Parties Still Talk Past Them
Both major U.S. parties say they see the stakes. Democrats credentialed hundreds of digital creators for their 2024 convention and leaned heavily on TikTok, Instagram, and YouTube personalities to reach younger voters, alongside traditional campus outreach.
Republicans, led by President Donald Trump, focused on podcasts and livestreams popular with young men. Trump appeared on shows hosted by online personalities such as Adin Ross and worked with his son Barron, a Gen Z voter, to court influencers who could pull in younger audiences.
Kiersten Pels, a spokeswoman for the Republican National Committee, told The Epoch Times that the party sees an opportunity to reach Gen Z voters. The Democratic Party has “abandoned” Gen Z, Pels said.
“Democrats are more focused on fringe cultural battles and catering to illegal immigrants than improving life for young Americans,” she said. “And when young people dare to think independently, Democrats brand them as extremists.”
The RNC is exploring new platforms, including TikTok, Pels said. It’s also looking to outside groups such as Turning Point USA for more targeted youth outreach.
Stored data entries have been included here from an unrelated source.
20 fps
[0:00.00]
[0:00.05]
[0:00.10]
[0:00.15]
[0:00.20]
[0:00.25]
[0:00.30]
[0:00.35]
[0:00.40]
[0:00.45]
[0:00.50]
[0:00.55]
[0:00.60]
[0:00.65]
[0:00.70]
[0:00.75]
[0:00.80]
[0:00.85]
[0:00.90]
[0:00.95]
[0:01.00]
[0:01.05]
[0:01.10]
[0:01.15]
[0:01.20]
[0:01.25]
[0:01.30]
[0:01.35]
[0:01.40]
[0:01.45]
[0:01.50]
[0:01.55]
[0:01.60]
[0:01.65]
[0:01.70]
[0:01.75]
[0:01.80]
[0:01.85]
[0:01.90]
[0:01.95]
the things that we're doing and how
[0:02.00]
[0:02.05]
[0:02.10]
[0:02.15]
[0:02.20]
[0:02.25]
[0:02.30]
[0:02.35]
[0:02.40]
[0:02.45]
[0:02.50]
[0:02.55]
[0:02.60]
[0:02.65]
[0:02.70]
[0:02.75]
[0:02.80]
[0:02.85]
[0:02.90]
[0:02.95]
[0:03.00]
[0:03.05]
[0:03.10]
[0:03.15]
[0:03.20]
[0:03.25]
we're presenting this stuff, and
The Democratic National Committee did not respond to a request for comment from The Epoch Times on the party’s strategy toward Gen Z.
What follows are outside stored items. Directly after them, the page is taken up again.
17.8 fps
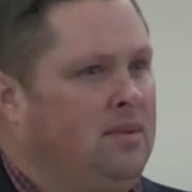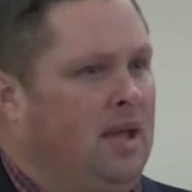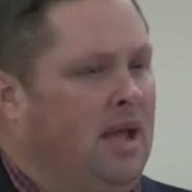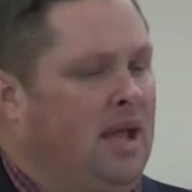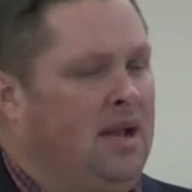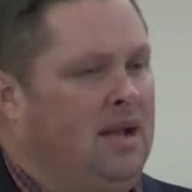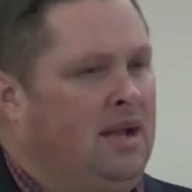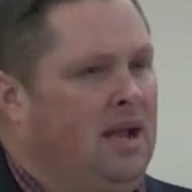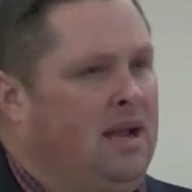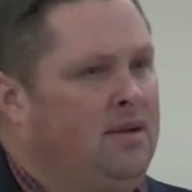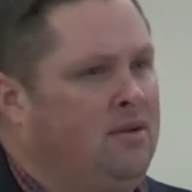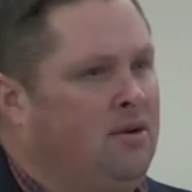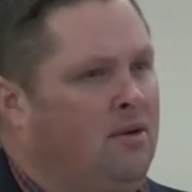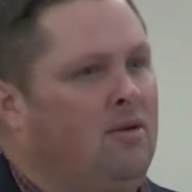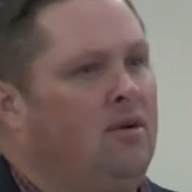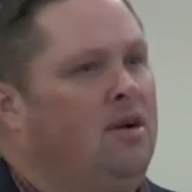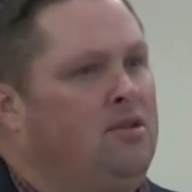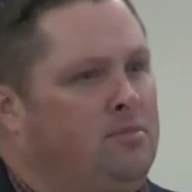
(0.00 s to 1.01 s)
And, and there
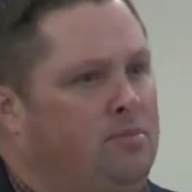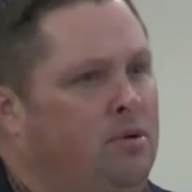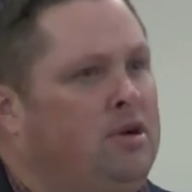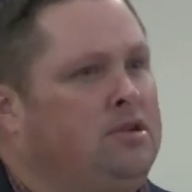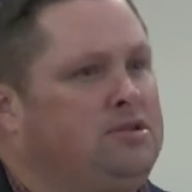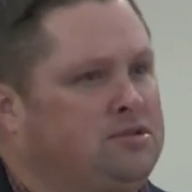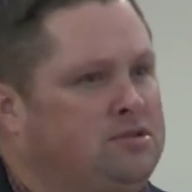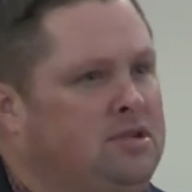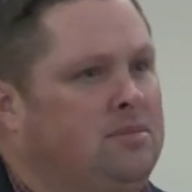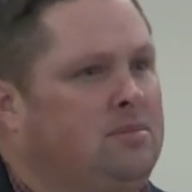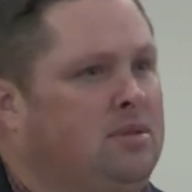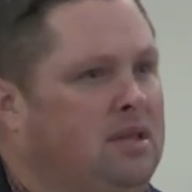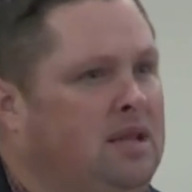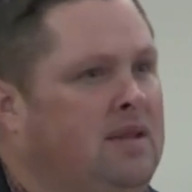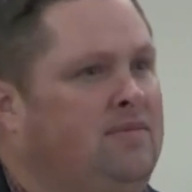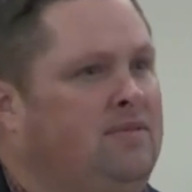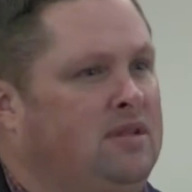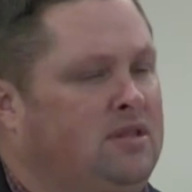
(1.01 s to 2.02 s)
are other preachers that
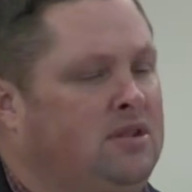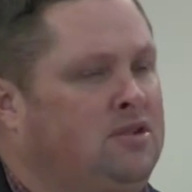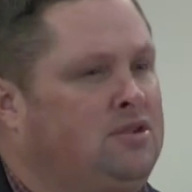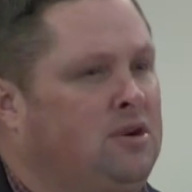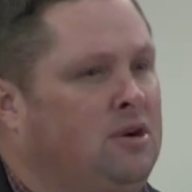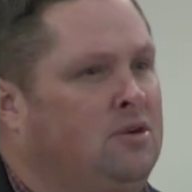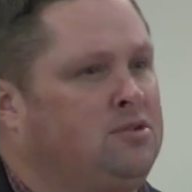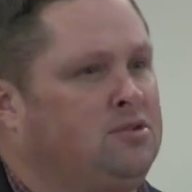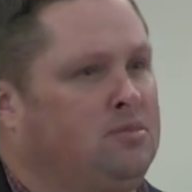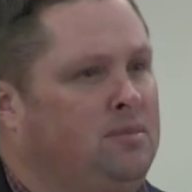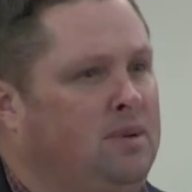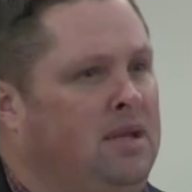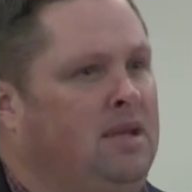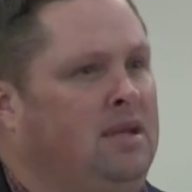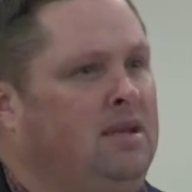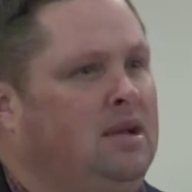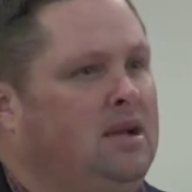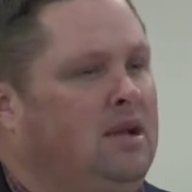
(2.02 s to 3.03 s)
believe that the church will
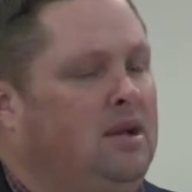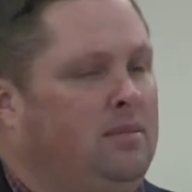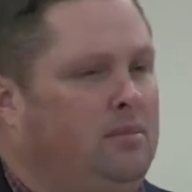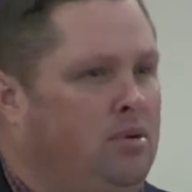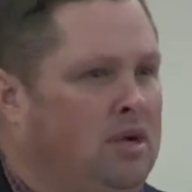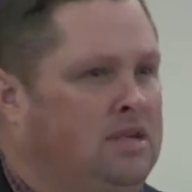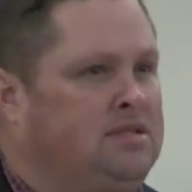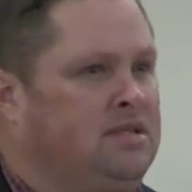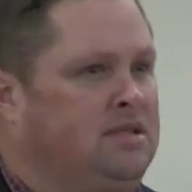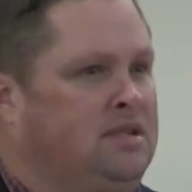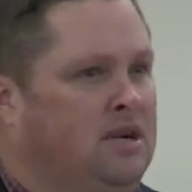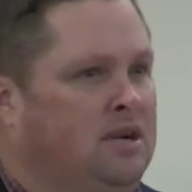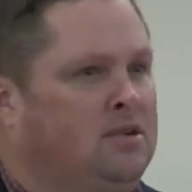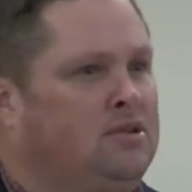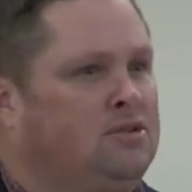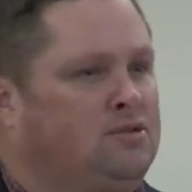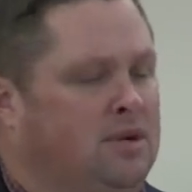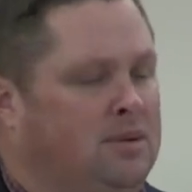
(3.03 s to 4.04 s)
be present during
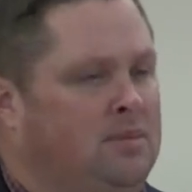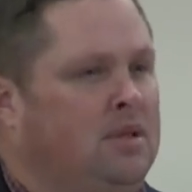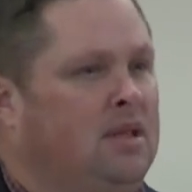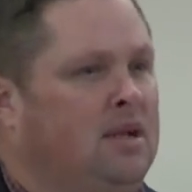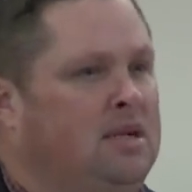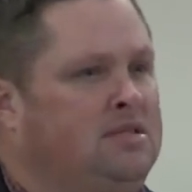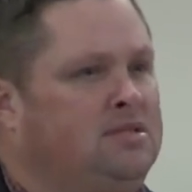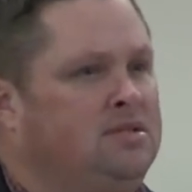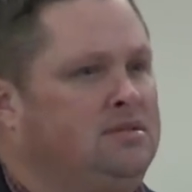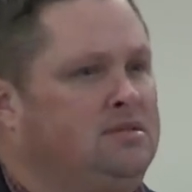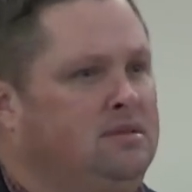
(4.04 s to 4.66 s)
the tribulation,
Weisman, the Democratic strategist, argued that both parties still treat young voters in a “transactional” way, flying into battlegrounds with influencers during campaign season but failing to maintain relationships in between.
“We do a great job engaging people around the election,” he said. “I don’t see a concerted effort to get the next generation to be Democrats” over the long term, he added.
Building on Earlier Movements
Lenchner said Gen Z’s political involvement with Democrats rests on a decade of youth-led movements that began when many current Gen Z activists were still in grade school: the Dreamers who pushed for protections for young illegal immigrants, the Black Lives Matter protests, Occupy Wall Street, and the March for Our Lives movement led by survivors of the Parkland, Florida, school shooting.
He pointed to figures in New York, such as Rep. Alexandria Ocasio-Cortez (D-N.Y.) and Mayor-elect Zohran Mamdani, as examples of young leaders—Ocasio-Cortez is 36, Mamdani is 34—who won primaries against long-time incumbents.
Losing those primaries, he argued, forced some older Democrats to pay attention. He pointed to former New York Gov. Andrew Cuomo, former Rep. Joe Crowley, and former state Sen. Jeff Klein as examples of politicians who “could not read the tea leaves” and lost to younger challengers who spoke more directly to the moment.
Despite those progressive wins, he said: “I don’t think progressives have a stranglehold on an entire generation.” He noted that two people can live through the same “inciting moment” and respond in very different ways. While the experience of student debt or COVID lockdowns can push some young people toward stronger social programs, he said, it can move others toward skepticism of government and traditional higher education.